Dewan Konstituante merupakan Lembaga yang sengaja diadakan untuk menyusun Undang-Undang Dasar yang memiliki wewenang penuh dalam merancang Undang-Undang Dasar. Ketentuan mengenai susunan, keanggotaan berikut syarat-syaratnya, tugas dan wewenang diatur dalam Undang-Undang Dasar yang berlaku pada waktu itu, yakni Undang-Undang Dasar Sementara Republik Indonesia. Bahkan bila dalam keadaan tertentu Konstituante dapat bertindak atas nama Dewan Perwakilan Rakyat, karena anggota Dewan Konstituante dipilih langsung oleh rakyat seperti halnya anggota Dewan Perwakilan Rakyat.

Setelah melalui persiapan yang cukup lama maka pada tanggal 15 Desember 1955 diselenggarakan pemilihan umum untuk memilih anggota-anggota Dewan Konstituante dengan jumlah 542 orang. Pelantikan anggota Dewan Konstituante ini diselenggarakan pada tanggal 10 Nopember 1956. Dari 542 anggota. Dewan ini sekitar 80 persen diwakili oleh Partai Masyumi, Partai Nasional Indonesia, Partai NU, dan Partai Komunis Indonesia. Sedang sisanya adalah partai kecil dan Anggauta yang tidak berpartai.

Setelah mengadakan sidang-sidangnya sekitar dua tahun Dewan Konstituante macet karena tidak dapat menyelesaikan masalah-masalah yang mendasar seperti menetapkan dasar negara dan sebagainya.
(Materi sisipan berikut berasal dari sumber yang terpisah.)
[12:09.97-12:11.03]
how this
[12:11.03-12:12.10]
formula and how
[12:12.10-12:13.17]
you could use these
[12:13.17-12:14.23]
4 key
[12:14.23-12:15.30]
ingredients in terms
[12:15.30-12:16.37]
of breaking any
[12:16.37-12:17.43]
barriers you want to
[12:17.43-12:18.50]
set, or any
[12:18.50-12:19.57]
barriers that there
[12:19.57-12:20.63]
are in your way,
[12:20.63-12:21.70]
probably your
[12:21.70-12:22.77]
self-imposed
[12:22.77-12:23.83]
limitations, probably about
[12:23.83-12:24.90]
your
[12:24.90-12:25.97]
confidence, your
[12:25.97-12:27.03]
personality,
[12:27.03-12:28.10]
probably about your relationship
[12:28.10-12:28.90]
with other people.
Akhirnya terjadilah Dekrit Presiden RI kembali ke Undang-Undang Dasar 1945.

Komisi Konstitusi

Komisi Konstitusi diadakan dengan alasan bahwa rumusan amandemen I, II, III, dan IV yang dihasilkan Majelis Permusyawaratan Rakyat masih perlu dikaji secara konprehensif dan transparan. Hal ini dapat kita cermati dari rumusan konsiderans huruf c dan d TAP MPR RI No I/MPR/2002 sebagai berikut:

c. bahwa perubahan-perubahan Undang-Undang Dasar tersebut sudah cukup untuk mengatur pelaksanaan kehidupan berbangsa, bermasyarakat, dan bernegara, tetapi masih diperlukan pengkajian secara komprehensif dan transparan dengan melibatkan masyarakat luas;

d. bahwa berdasar pertimbangan di atas, dipandang perlu membentuk suatu komisi konstitusi yang bertugas melakukan pengkajian secara komprehensif tentang perubahan Undang-Undang Dasar Negara Republik Indonesia Tahun 1945.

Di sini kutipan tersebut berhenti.